It's easy to be seduced by Bali. In most corners of this intensely coloured island, lush with hot pink and purple blossoms and cool-green terraced rice fields, there's a spread of elegant Western-style restaurants: French, Italian, Indian, modern Thai, even Spanish. And there is no shortage of upscale Indonesian-esque eating: prettily presented versions of favourites such as nasi goreng (fried rice), fried chicken and nasi campur (a mix of small dishes set around a mound of rice).

But there's more to Bali than borrowed dishes. Just as language and religion differ between the tiny, fan-shaped, Hindu island and its Muslim-dominated big brother, Java, Balinese food has its own personality. "Balinese flavours are like music, a stream running over stones," says Penny Williams, an Australian chef working at one of the island's luxury resorts. "Javanese tastes are like a pounding river."

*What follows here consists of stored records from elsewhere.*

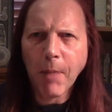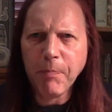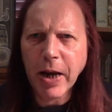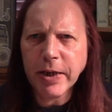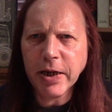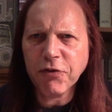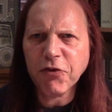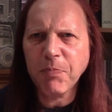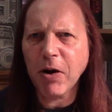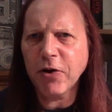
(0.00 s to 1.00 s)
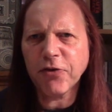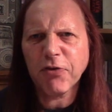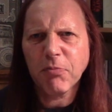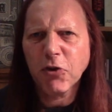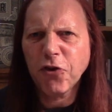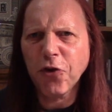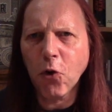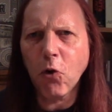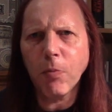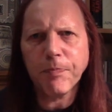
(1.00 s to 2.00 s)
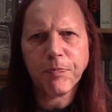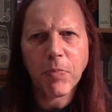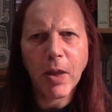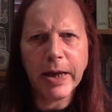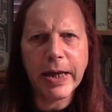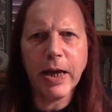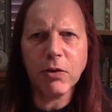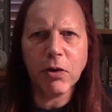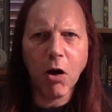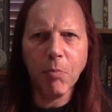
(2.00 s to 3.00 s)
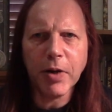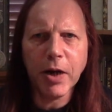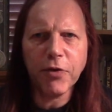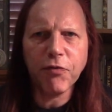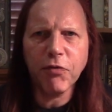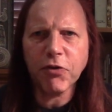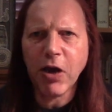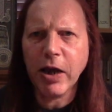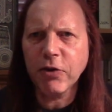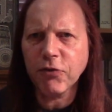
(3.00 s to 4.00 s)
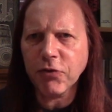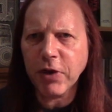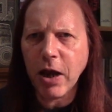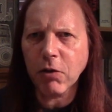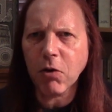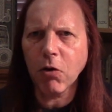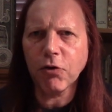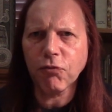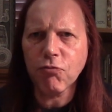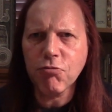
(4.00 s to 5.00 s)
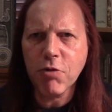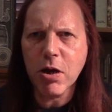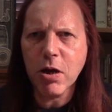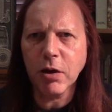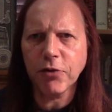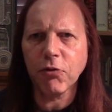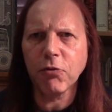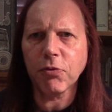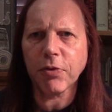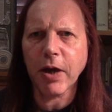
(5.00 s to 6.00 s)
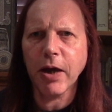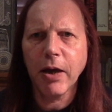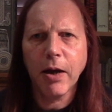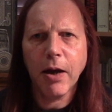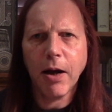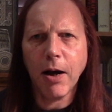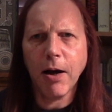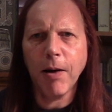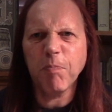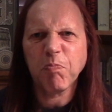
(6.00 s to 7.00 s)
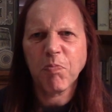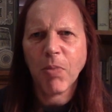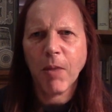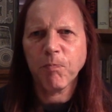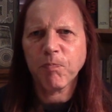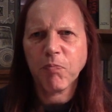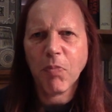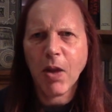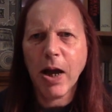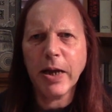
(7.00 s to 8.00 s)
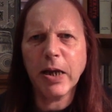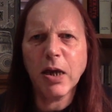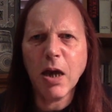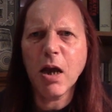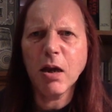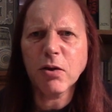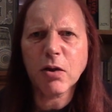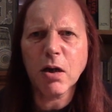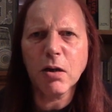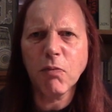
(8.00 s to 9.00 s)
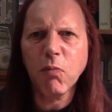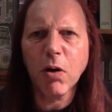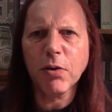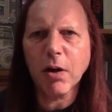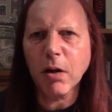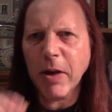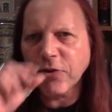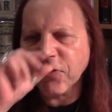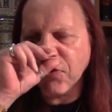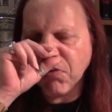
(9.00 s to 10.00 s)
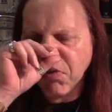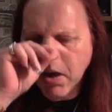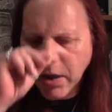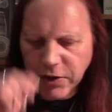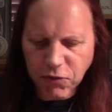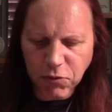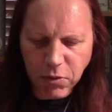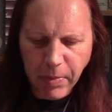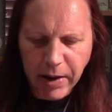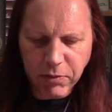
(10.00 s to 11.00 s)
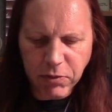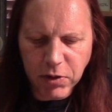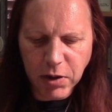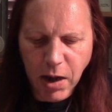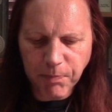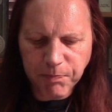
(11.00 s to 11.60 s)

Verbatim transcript: plenty of spice, short. Again, the combination of the tannins and the alcohol has really shortened that. And again, it's kind of one-dimensional. It's all about the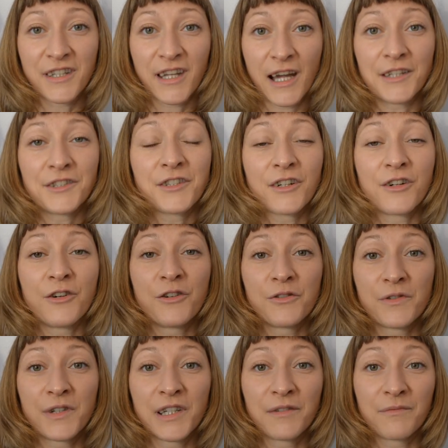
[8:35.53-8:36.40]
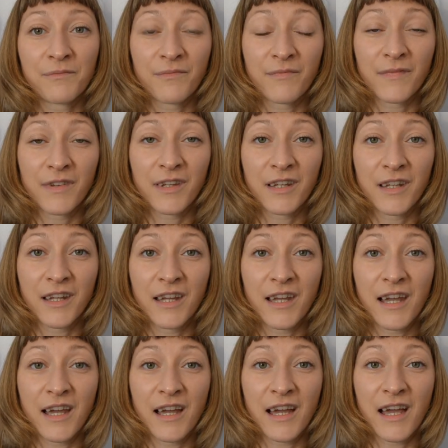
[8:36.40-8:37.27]
category,
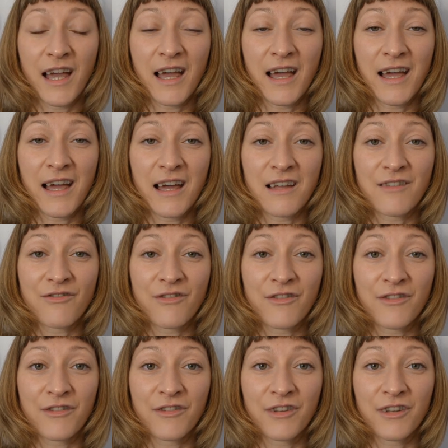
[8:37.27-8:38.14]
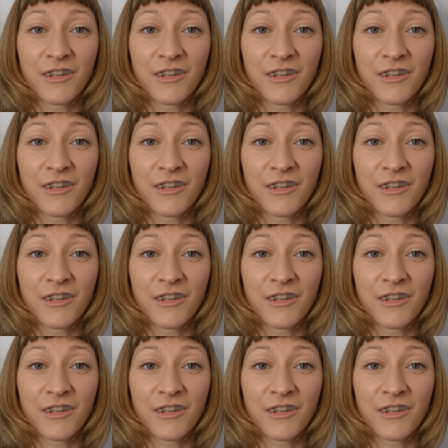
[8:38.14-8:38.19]
and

Also in Ubud, expatriate Australian Janet De Neefe takes visitors into the heart of Balinese food culture through her Casa Luna cooking school. Standing at a table spread with leaves, roots and spices, she explains the bumbu - the spice pastes that form the basis of Balinese cooking. We pound and sniff nubbly sticks of tabiabun (a Balinese long pepper), delicate, almost lemony torch-ginger petals and the medicinally astringent kencur - a gnarly tuber that resembles galangal. We are warned against snacking on too many macadamia-like candlenuts. They are a common Balinese laxative.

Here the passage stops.